TransWikia.com

Parsing and storing a large amount of HTML data

Data Science Asked by nainometer on January 12, 2021

I have a data chunk (~30k) in which I have htmls pages and pngs saved in a folder for websites. These folders are titled based on some randomly generated hashes. My supervisor wants me to crunch through this data chunk and extract some attributes out of each HTML page and store it in a DB for future use. Attributes to be extracted comprises of page titles and copyright section from the HTML.
As per my understanding this data is unstructured because there is no relation per say in the folder data for now. Moreover, there is a somewhat inherent structure which is of HTML but essentially each page mutually disjoint with the rest which qualifies for unstructured. Please correct me if I am wrong here.

Manager wishes to have the data stored in an ELK stack. By storing, he is quite unclear at this point in time but so far he wants to have the whole HTML file, title and copyright for each single HTML file extracted and stored. Here comes my first concern which I need help with.

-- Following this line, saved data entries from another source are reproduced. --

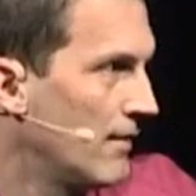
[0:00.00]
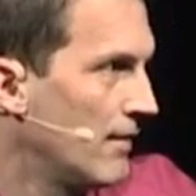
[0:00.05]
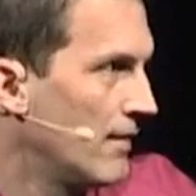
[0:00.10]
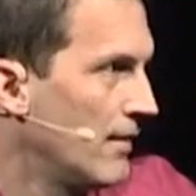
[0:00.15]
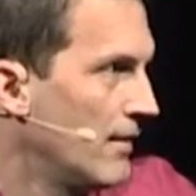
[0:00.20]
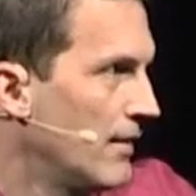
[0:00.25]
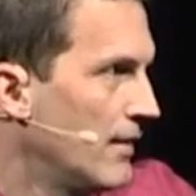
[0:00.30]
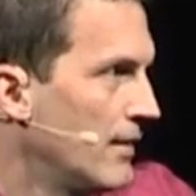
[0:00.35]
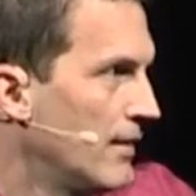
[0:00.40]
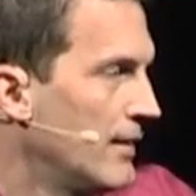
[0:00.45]

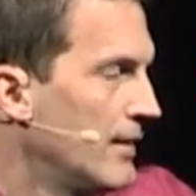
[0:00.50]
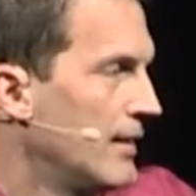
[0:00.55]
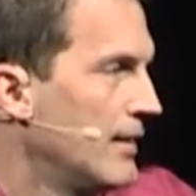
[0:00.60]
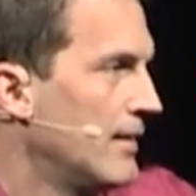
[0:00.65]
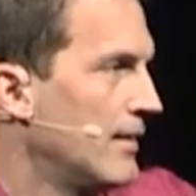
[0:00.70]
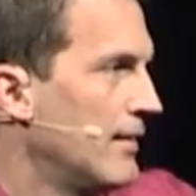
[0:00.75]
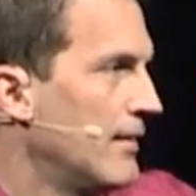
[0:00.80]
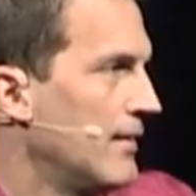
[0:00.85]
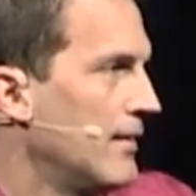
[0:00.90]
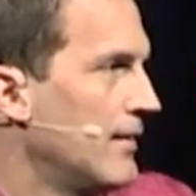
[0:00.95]

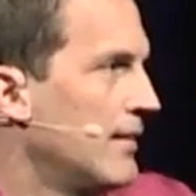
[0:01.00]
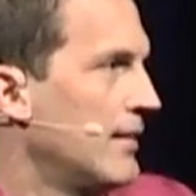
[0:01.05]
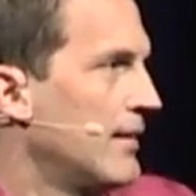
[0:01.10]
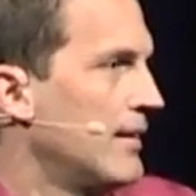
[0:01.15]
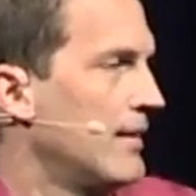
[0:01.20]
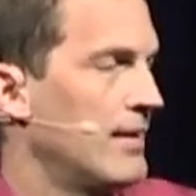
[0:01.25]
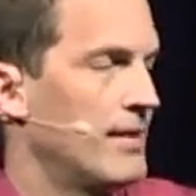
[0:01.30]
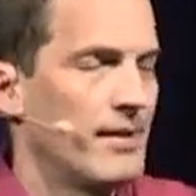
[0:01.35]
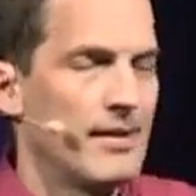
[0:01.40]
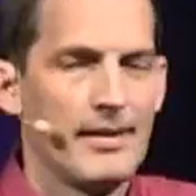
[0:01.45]

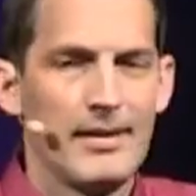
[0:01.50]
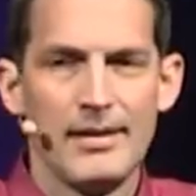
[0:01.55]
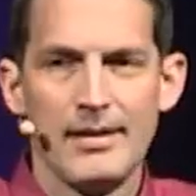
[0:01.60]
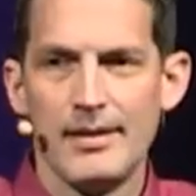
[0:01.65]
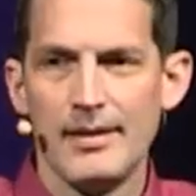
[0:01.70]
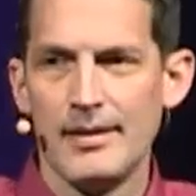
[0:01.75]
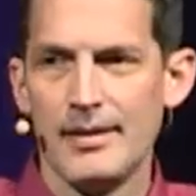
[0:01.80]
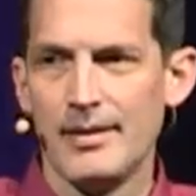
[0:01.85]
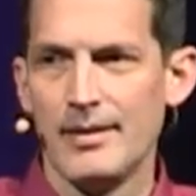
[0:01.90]
(no one is talking)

  • Is it a good idea to store whole HTML file into DB? I am of the
    opinion that we place HTML files in a centralized storage on some
    kind of FS and store the absolute paths of those files against each
    entry in the DB (we are already doing the same thing for PNGs btw).

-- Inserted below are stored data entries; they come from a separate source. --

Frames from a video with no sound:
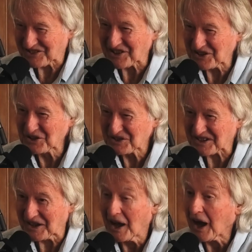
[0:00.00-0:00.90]
got hills,
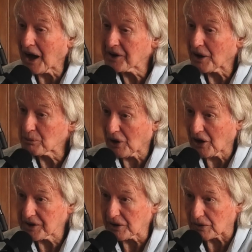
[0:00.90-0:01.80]
yeah. I don't
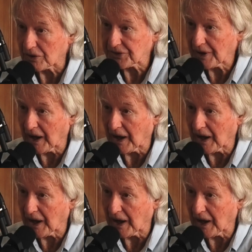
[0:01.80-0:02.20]
mind hills.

I haven’t worked with ELK stack and I thought it would be a good learning opportunity. While going through online tutorials I have learned that it is essentially for logs parsing from different applications servers and storing and visualizing them in a presentable and searchable manner.

  • If anyone can comment about ELK, if it will work in my case, that
    would be very helpful.

So far the end objective is to crunch through this data and store the attributes and when required search through the attributes and use them as per future need. For example, if there is a specific copy right text that is coming up very frequently, then get that copyright text and use it for classifying certain pattern which takes to my third and last question.

  • Will it help to store it in a non relational database and then query
    accordingly? In my opinion RDBMS like mysql is a better contender
    because it will be easy to search through the tables for a specific
    type of title and then use it accordingly. End goal is not
    visualization, but to have data at hand to use whenever required.

One Answer

The terms "structured data" or "unstructured data" are not defined in such a way that a given dataset is always either one or the other. There are gray areas and I think this is one example. Since you cannot rely on the structure in your data, I would categorize this as unstructured.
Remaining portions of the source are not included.